Endocrine Abstracts

Background: Differences/disorders of sex development (DSD) affect ~1% of live births and involve chromosomal, gonadal, or genital abnormalities. Diagnosis is often lengthy and inconclusive, with gonadal dysgenesis yielding a genetic diagnosis in only ~50% of cases. We aimed to increase DSD diagnostic yield by identifying causative DSD genes.

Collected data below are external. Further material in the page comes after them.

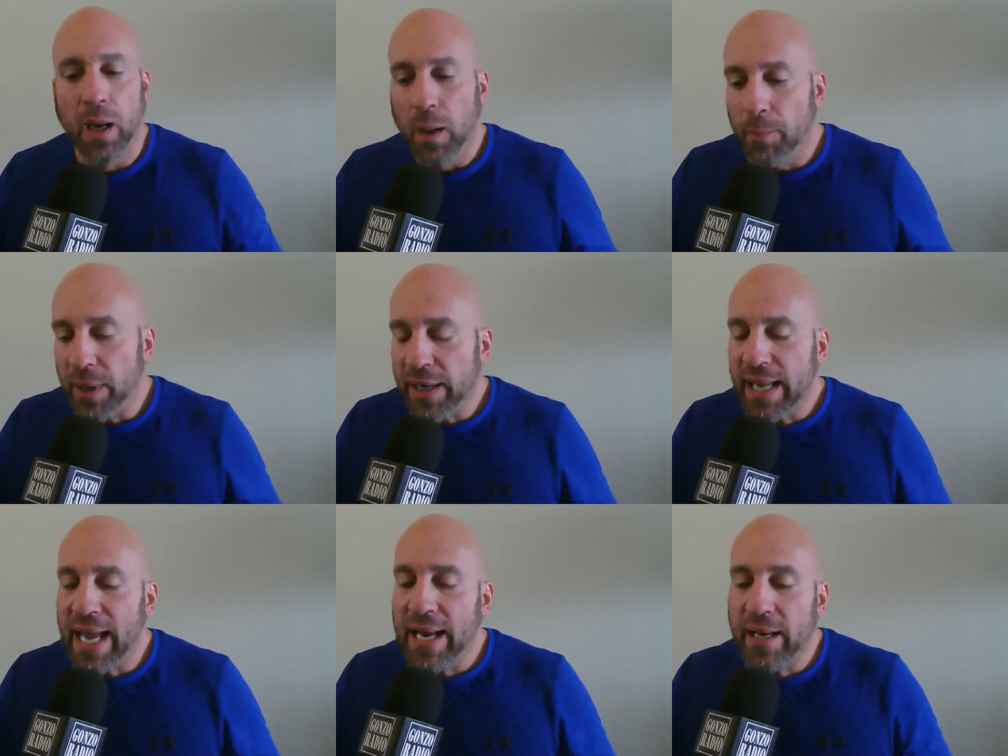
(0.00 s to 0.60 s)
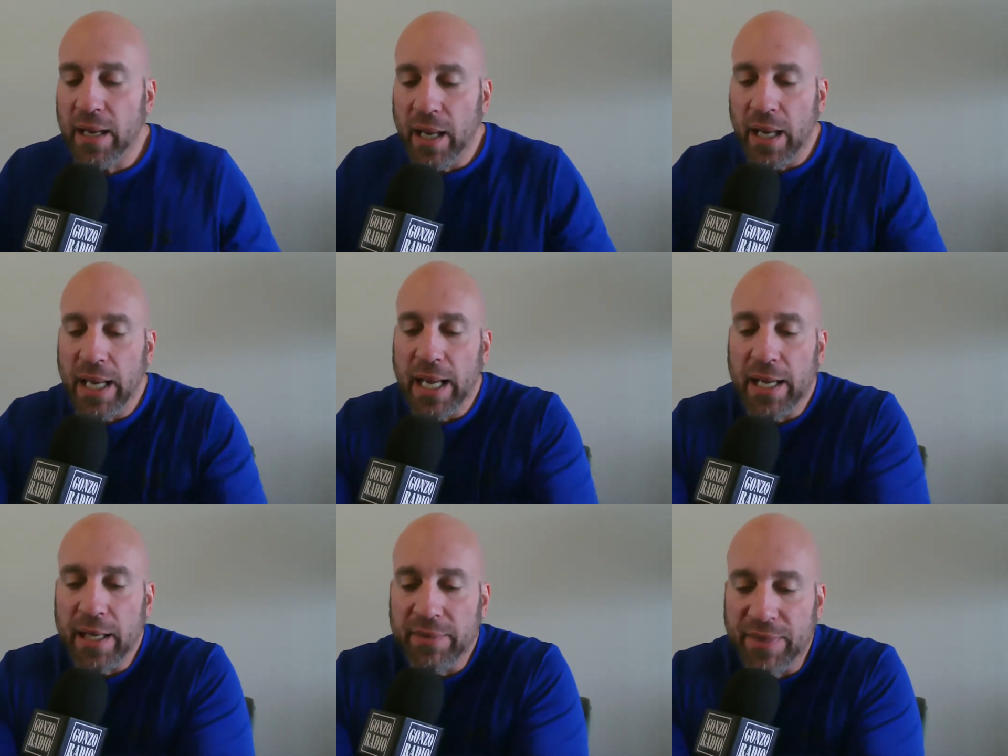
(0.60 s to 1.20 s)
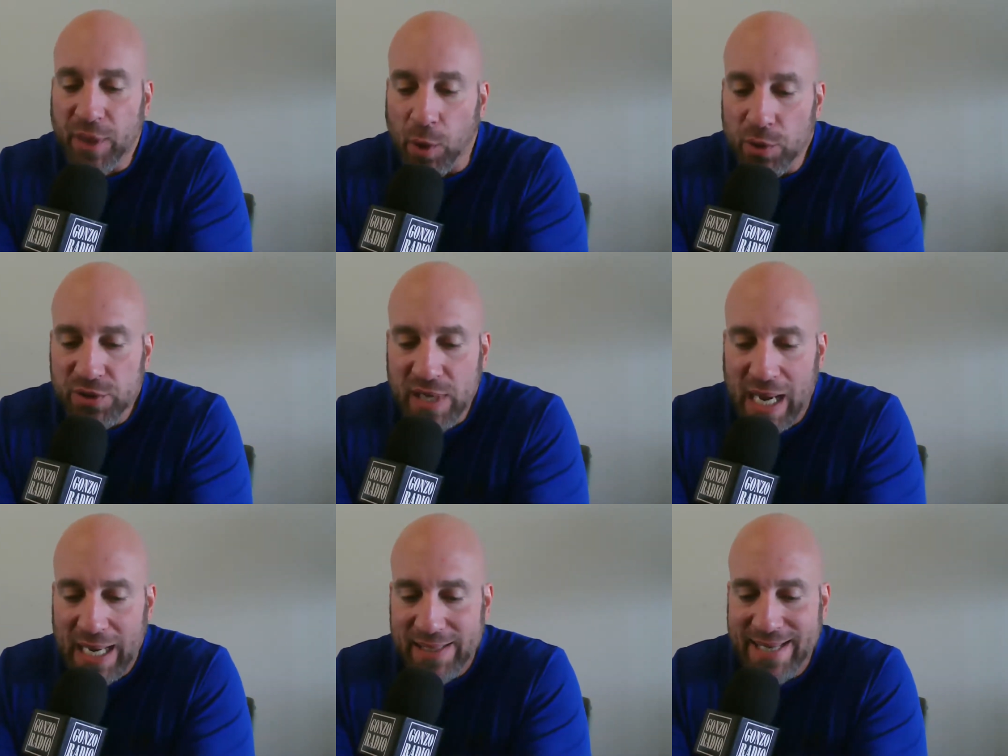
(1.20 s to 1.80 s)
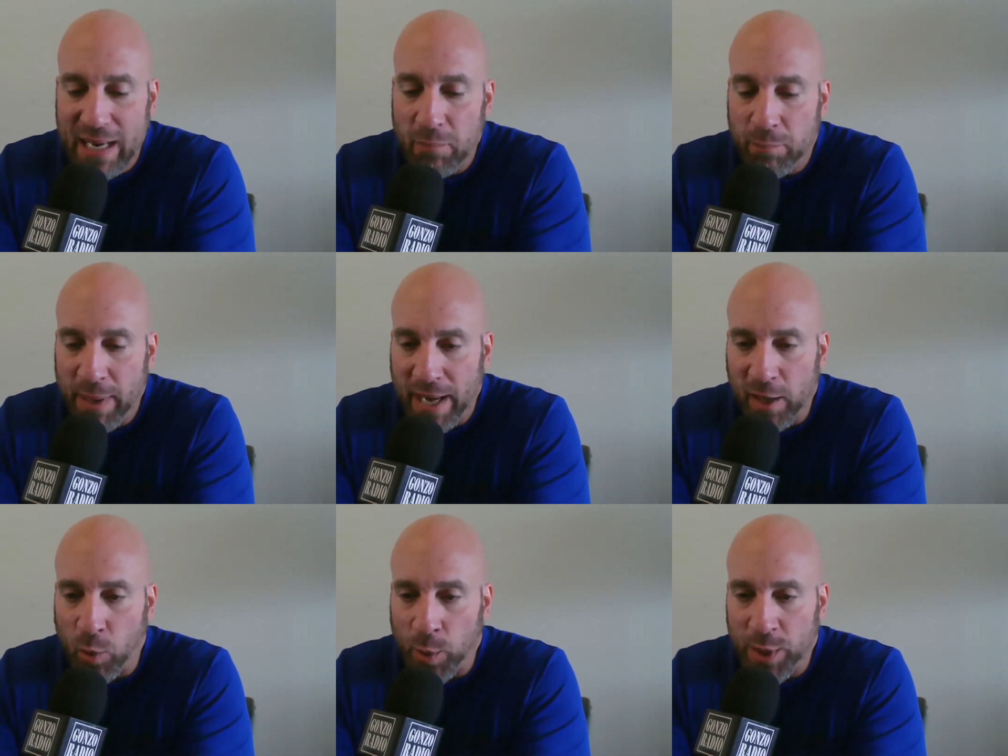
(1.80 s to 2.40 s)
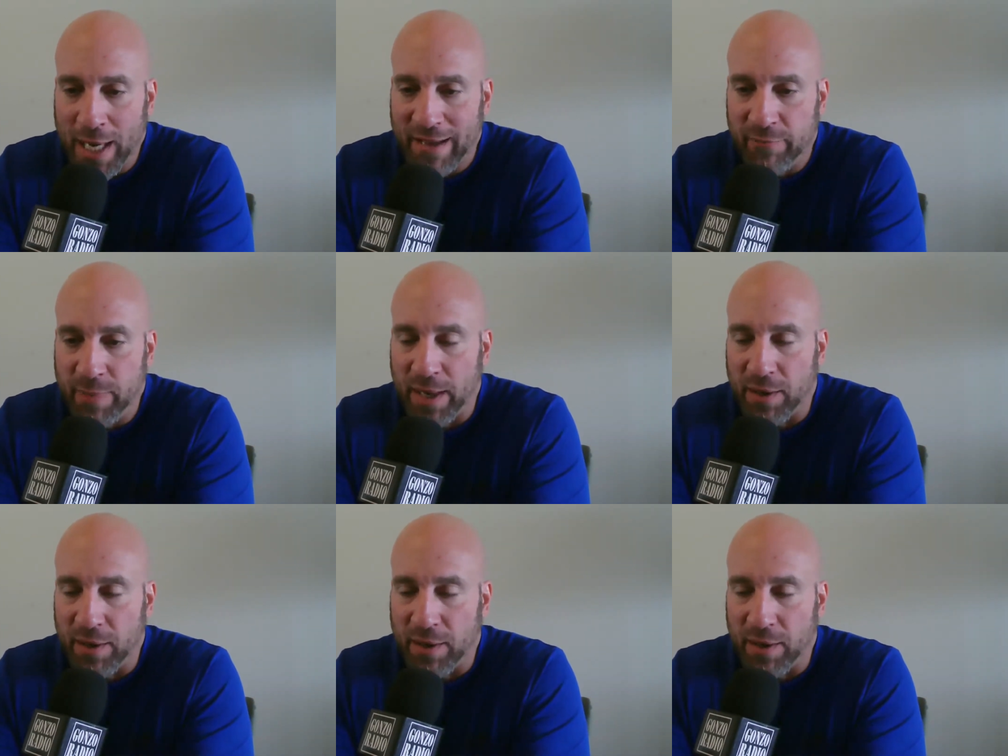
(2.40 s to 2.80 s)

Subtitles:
But again, those guys get better when you have better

Methods: We report a 46,XY DSD patient presenting with perineal hypospadias, clitoromegaly, and cryptorchidism. Whole exome sequencing (WES) was performed, and variants were prioritized based on allele frequency, predicted pathogenicity, and relevance to sex development pathways, leading to the identification of a compound heterozygous DMRT3 variant. Functional effects were assessed using two luciferase reporter assays in HEK293T cells. An ESR1 promoter–luciferase construct was used to measure the impact of wild type and variant DMRT3 proteins on ESR1 transcription. A p4xDMRT luciferase reporter containing synthetic DMRT1 binding sites was used to evaluate how the DMRT3 variants influence DMRT1 mediated transcriptional activation.

Results: WES identified a compound heterozygous DMRT3 variant, which was prioritized as the most plausible genetic contributor. In the ESR1 promoter assay, both DMRT3 variants produced increased promoter activity compared with wild type DMRT3, indicating a potential gain of function effect on ESR1 regulation. Consistent with prior findings that DMRT1 preferentially forms heterodimers with DMRT3 rather than homodimers (Murphy, 2007), our p4xDMRT luciferase assay showed that DMRT3 suppressed DMRT1 driven transcriptional activation. Notably, the DMRT3 variants exhibited even stronger suppression than the wild type. Together, these results demonstrate that DMRT3 can inhibit DMRT1’s ability to bind and activate its target sites, and that the patient specific variants enhance this inhibitory effect.

Conclusions: These findings implicate DMRT3 variants as contributors to 46,XY DSD through dual disruption of sex determining pathways. By increasing ESR1 promoter activity while suppressing DMRT1 dependent transcription, the variants appear to shift the balance between pro testicular and pro ovarian signaling. This work highlights a previously unrecognized role for DMRT3 in human gonadal development and supports its relevance as a candidate gene in DSD, with potential implications for improved genetic diagnosis and future therapeutic strategies.